-- Instructions for the task --
Quote every line below exactly and skip any picture.

========

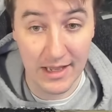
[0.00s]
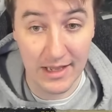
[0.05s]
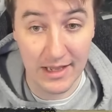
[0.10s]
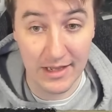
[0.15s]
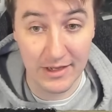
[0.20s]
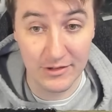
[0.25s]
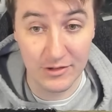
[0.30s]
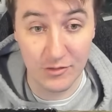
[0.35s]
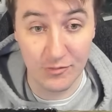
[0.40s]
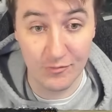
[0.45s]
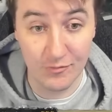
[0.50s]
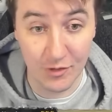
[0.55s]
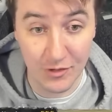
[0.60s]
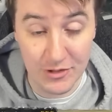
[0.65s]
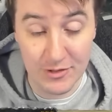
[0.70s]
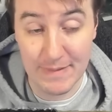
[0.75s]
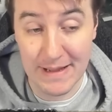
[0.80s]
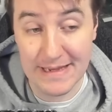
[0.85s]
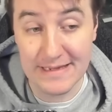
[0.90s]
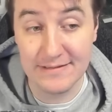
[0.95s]
you
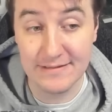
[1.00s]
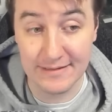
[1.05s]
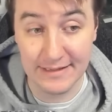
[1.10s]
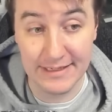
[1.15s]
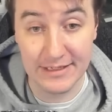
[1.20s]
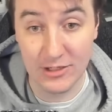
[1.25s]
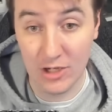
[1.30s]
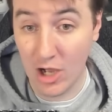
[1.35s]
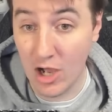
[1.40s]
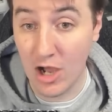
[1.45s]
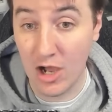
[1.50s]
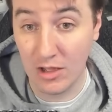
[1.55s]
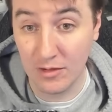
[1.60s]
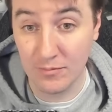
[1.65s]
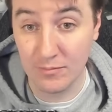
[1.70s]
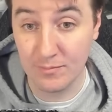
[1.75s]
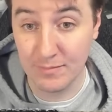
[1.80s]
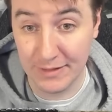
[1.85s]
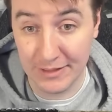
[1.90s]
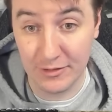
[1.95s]
fundamentally
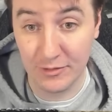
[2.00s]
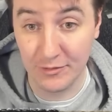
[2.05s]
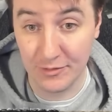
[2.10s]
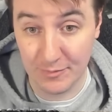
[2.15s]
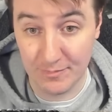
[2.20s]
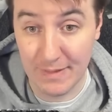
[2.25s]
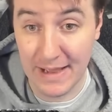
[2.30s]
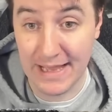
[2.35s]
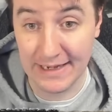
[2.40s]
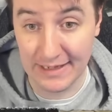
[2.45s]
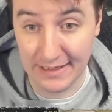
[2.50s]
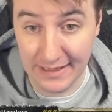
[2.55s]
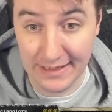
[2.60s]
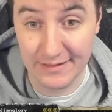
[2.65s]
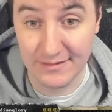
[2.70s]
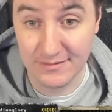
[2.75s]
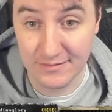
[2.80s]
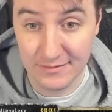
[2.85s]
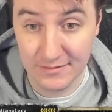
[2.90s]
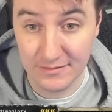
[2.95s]
can't build a bad
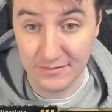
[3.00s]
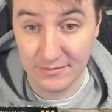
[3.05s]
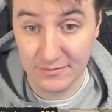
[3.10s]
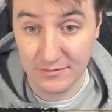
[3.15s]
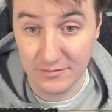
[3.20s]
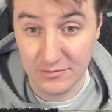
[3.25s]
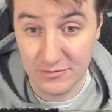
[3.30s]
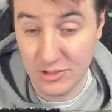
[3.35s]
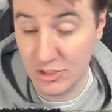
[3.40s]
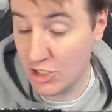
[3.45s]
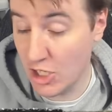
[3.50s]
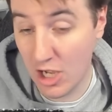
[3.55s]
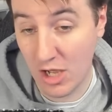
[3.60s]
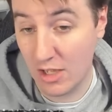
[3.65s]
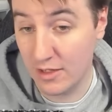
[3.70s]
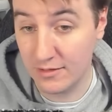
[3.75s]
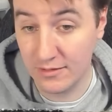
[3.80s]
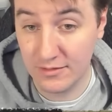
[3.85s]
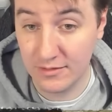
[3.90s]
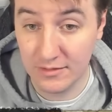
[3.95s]
list. You
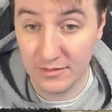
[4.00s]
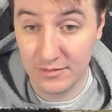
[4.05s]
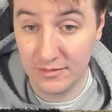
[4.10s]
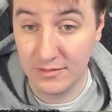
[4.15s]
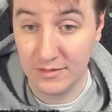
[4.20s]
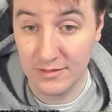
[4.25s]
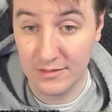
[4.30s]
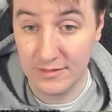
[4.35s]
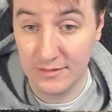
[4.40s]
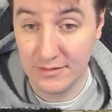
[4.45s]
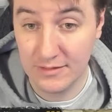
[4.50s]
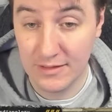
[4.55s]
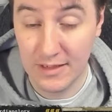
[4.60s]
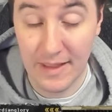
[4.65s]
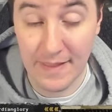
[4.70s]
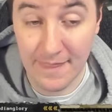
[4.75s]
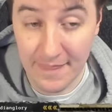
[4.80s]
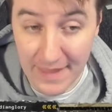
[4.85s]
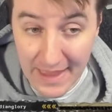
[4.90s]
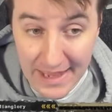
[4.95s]
can't.
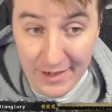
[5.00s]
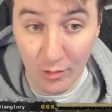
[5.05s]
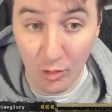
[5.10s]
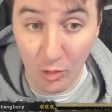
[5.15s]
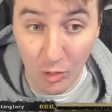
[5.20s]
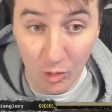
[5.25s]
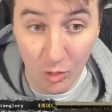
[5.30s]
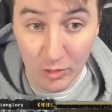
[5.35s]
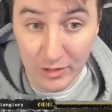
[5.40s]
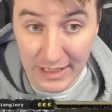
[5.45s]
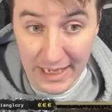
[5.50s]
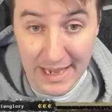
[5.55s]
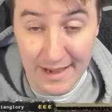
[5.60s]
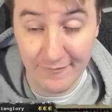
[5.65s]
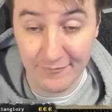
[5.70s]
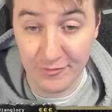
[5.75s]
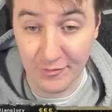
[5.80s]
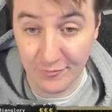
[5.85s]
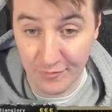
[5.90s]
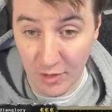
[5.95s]
And then all you have
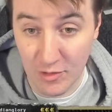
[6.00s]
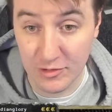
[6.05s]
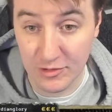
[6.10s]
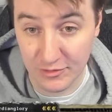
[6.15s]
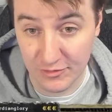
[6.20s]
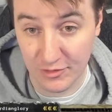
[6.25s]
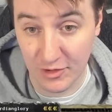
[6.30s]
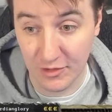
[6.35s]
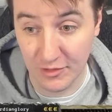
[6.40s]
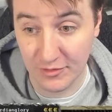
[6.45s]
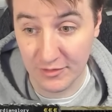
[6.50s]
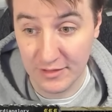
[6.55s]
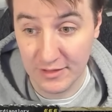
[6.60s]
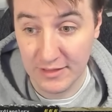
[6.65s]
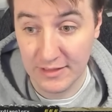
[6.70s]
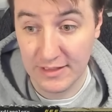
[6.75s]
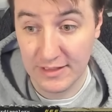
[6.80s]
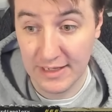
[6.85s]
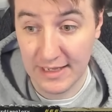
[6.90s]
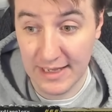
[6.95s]
to focus on
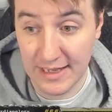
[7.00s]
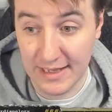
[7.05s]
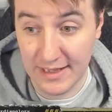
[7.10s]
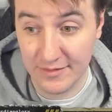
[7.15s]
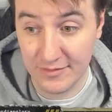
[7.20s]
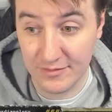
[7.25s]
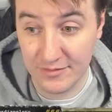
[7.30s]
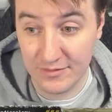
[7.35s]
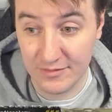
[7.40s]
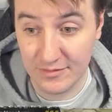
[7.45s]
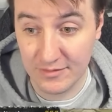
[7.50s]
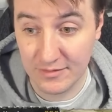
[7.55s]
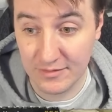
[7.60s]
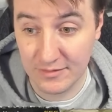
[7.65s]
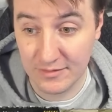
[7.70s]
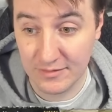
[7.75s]
is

========

-- Solution to this problem --
[0.00s]
[0.05s]
[0.10s]
[0.15s]
[0.20s]
[0.25s]
[0.30s]
[0.35s]
[0.40s]
[0.45s]
[0.50s]
[0.55s]
[0.60s]
[0.65s]
[0.70s]
[0.75s]
[0.80s]
[0.85s]
[0.90s]
[0.95s]
you
[1.00s]
[1.05s]
[1.10s]
[1.15s]
[1.20s]
[1.25s]
[1.30s]
[1.35s]
[1.40s]
[1.45s]
[1.50s]
[1.55s]
[1.60s]
[1.65s]
[1.70s]
[1.75s]
[1.80s]
[1.85s]
[1.90s]
[1.95s]
fundamentally
[2.00s]
[2.05s]
[2.10s]
[2.15s]
[2.20s]
[2.25s]
[2.30s]
[2.35s]
[2.40s]
[2.45s]
[2.50s]
[2.55s]
[2.60s]
[2.65s]
[2.70s]
[2.75s]
[2.80s]
[2.85s]
[2.90s]
[2.95s]
can't build a bad
[3.00s]
[3.05s]
[3.10s]
[3.15s]
[3.20s]
[3.25s]
[3.30s]
[3.35s]
[3.40s]
[3.45s]
[3.50s]
[3.55s]
[3.60s]
[3.65s]
[3.70s]
[3.75s]
[3.80s]
[3.85s]
[3.90s]
[3.95s]
list. You
[4.00s]
[4.05s]
[4.10s]
[4.15s]
[4.20s]
[4.25s]
[4.30s]
[4.35s]
[4.40s]
[4.45s]
[4.50s]
[4.55s]
[4.60s]
[4.65s]
[4.70s]
[4.75s]
[4.80s]
[4.85s]
[4.90s]
[4.95s]
can't.
[5.00s]
[5.05s]
[5.10s]
[5.15s]
[5.20s]
[5.25s]
[5.30s]
[5.35s]
[5.40s]
[5.45s]
[5.50s]
[5.55s]
[5.60s]
[5.65s]
[5.70s]
[5.75s]
[5.80s]
[5.85s]
[5.90s]
[5.95s]
And then all you have
[6.00s]
[6.05s]
[6.10s]
[6.15s]
[6.20s]
[6.25s]
[6.30s]
[6.35s]
[6.40s]
[6.45s]
[6.50s]
[6.55s]
[6.60s]
[6.65s]
[6.70s]
[6.75s]
[6.80s]
[6.85s]
[6.90s]
[6.95s]
to focus on
[7.00s]
[7.05s]
[7.10s]
[7.15s]
[7.20s]
[7.25s]
[7.30s]
[7.35s]
[7.40s]
[7.45s]
[7.50s]
[7.55s]
[7.60s]
[7.65s]
[7.70s]
[7.75s]
is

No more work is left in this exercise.